I hope everyone had a wonderful Thanksgiving.

If you did it right, you’re still digesting dinner and desert. I sure am.

However, as fun as it is to enjoy food, family, and football on Thanksgiving, Black Friday has become an extension of sorts for the holiday. For some people, it invites even bolder traditions than Thanksgiving. I’ve known people who will immediately camp outside of major stories almost immediately after Thanksgiving dinner.

I’m not one of them. I prefer enjoying Black Friday shopping on Black Friday. I always have. It’s not that I’m a sucker for sales and excessive consumerism. I just genuinely enjoy the Black Friday shopping experience, from the crowds to the holiday decorations to the various festivities.

I know that makes me weird in the eyes of some. I understand that. Black Friday is one of those events that you either love or hate. You love it because it’s the best shopping time of the season. You hate it because it’s the pinnacle of rampant consumerism. I can appreciate both positions. I still enjoy it.

That’s why this year is so difficult. This is the first year where I won’t partake in any Black Friday shopping sprees of any kind. Thanks to a global pandemic and a massive spike in cases over the past few weeks, pretty much any hope of salvaging this event, even in part, is gone.

For some, it’s no great loss. Not being able to go on a shopping spree in crowded stores probably doesn’t mean much to a lot of people. It means a lot to me.

It’s not just for the shopping part. Like many others, I do most of my Christmas shopping online. I finish nearly 90 percent of my holiday shopping before Black Friday. To me, just getting the gifts I want for my family isn’t the point anymore.

It’s the experience I’ve come to appreciate. That experience is what matters to me. It’s an experience that comes partially from my mother’s fondness of shopping.

She has told me on multiple occasions that her favorite activity with me, when I was a baby, was going shopping at the malls. I feel like I inherited that fondness for the experience from her. It’s one I even shared with my ex-girlfriend years ago. Some of our most memorable moments came while shopping on Black Friday.

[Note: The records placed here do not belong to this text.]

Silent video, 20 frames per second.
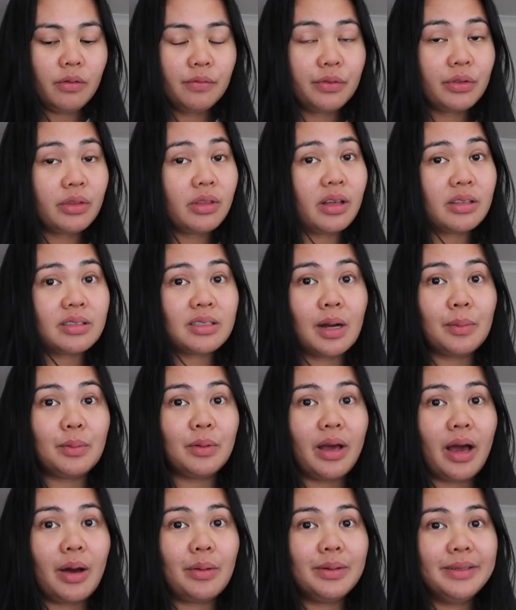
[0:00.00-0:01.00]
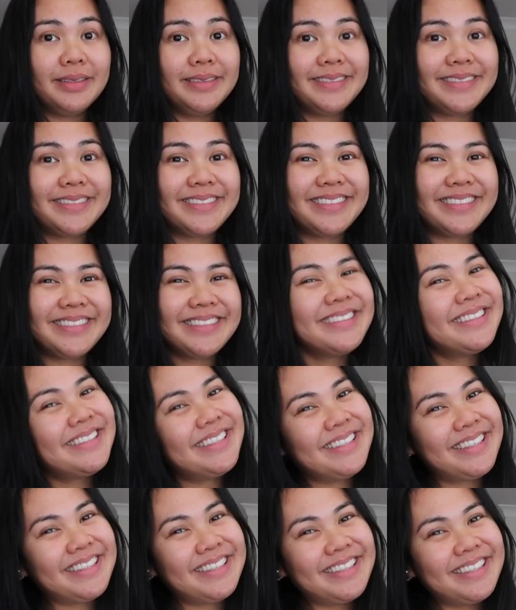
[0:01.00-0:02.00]
for the last couple hours.
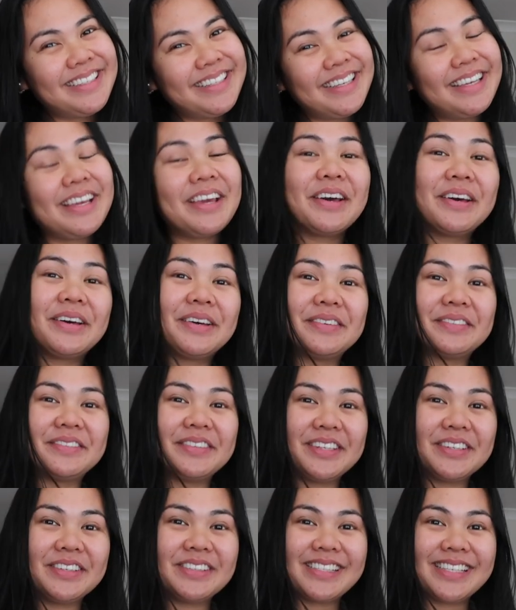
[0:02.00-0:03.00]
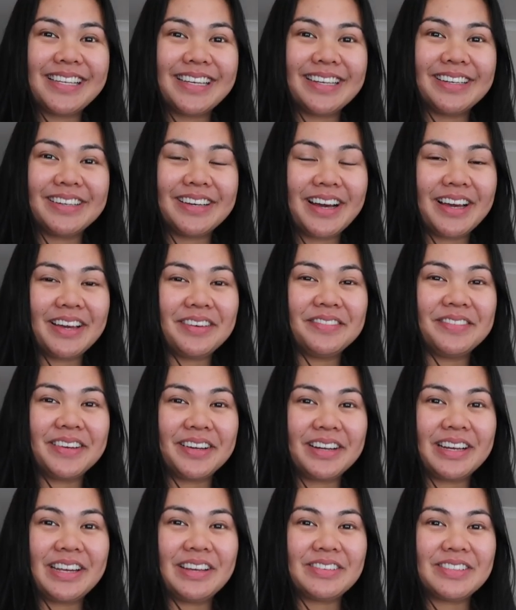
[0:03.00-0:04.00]
Yeah, guilty. I am
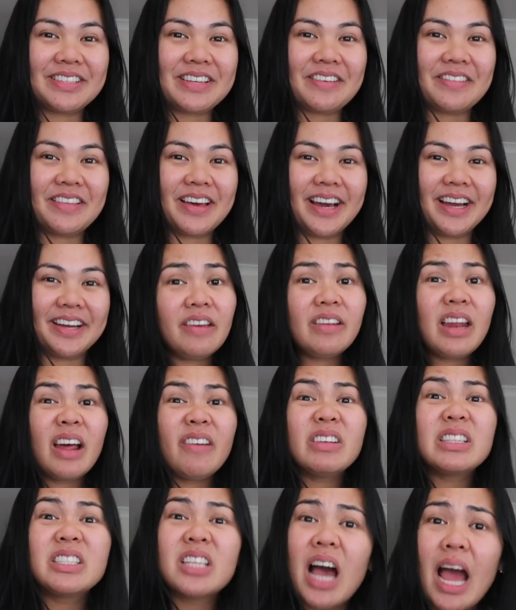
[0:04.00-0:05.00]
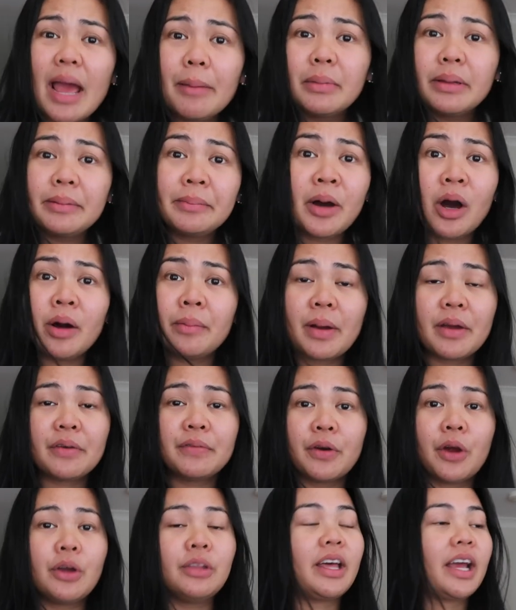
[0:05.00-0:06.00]
very guilty of that. I even have a time limit on my
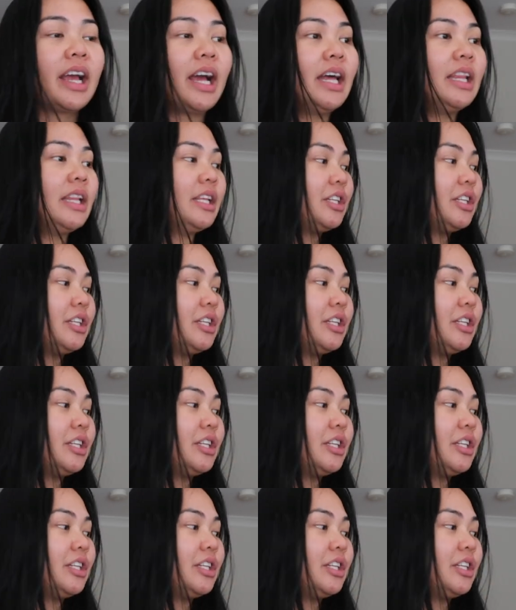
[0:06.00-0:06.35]
phone. Like, I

Now, it’s just not possible to have any of those moments in a year like this.

It’s not surprising, given the current state of affairs, but it’s still disappointing. It’s yet another indicator that 2020 is a year in which we’ve lost so much. Between major movie releases, major sporting events, and beloved celebrities, the losses just keep accumulating. This is just the latest.

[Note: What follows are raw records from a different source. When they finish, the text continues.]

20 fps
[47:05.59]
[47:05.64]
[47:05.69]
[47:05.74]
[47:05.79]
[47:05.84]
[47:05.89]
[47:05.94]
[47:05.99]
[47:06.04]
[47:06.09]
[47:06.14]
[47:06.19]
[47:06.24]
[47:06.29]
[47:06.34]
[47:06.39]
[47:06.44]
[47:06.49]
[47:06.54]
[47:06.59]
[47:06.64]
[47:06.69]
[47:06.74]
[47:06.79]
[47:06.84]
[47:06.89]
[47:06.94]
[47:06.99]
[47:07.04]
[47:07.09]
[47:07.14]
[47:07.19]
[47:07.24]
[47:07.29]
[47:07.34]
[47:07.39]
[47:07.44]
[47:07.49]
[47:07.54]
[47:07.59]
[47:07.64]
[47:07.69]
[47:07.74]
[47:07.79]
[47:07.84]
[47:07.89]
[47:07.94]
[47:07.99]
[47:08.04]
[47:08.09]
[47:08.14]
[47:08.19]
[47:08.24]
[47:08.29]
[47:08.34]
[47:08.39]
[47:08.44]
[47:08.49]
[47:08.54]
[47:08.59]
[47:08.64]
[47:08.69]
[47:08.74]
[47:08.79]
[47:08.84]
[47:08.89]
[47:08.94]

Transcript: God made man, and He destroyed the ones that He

I don’t doubt it’ll come back at some point. Depending on how rapidly we recover from this pandemic, I have a feeling people will be eager to make up for lost experiences next year. I know I will.

Until then, I just want to take a moment to appreciate the past experiences I’ve enjoyed with Black Friday shopping. The experience of just going to malls, being around crowds, and taking part in holiday festivities are some of my favorite aspects of this time of year. I won’t let 2020 ruin my holidays, but I intend to appreciate future Black Fridays even more.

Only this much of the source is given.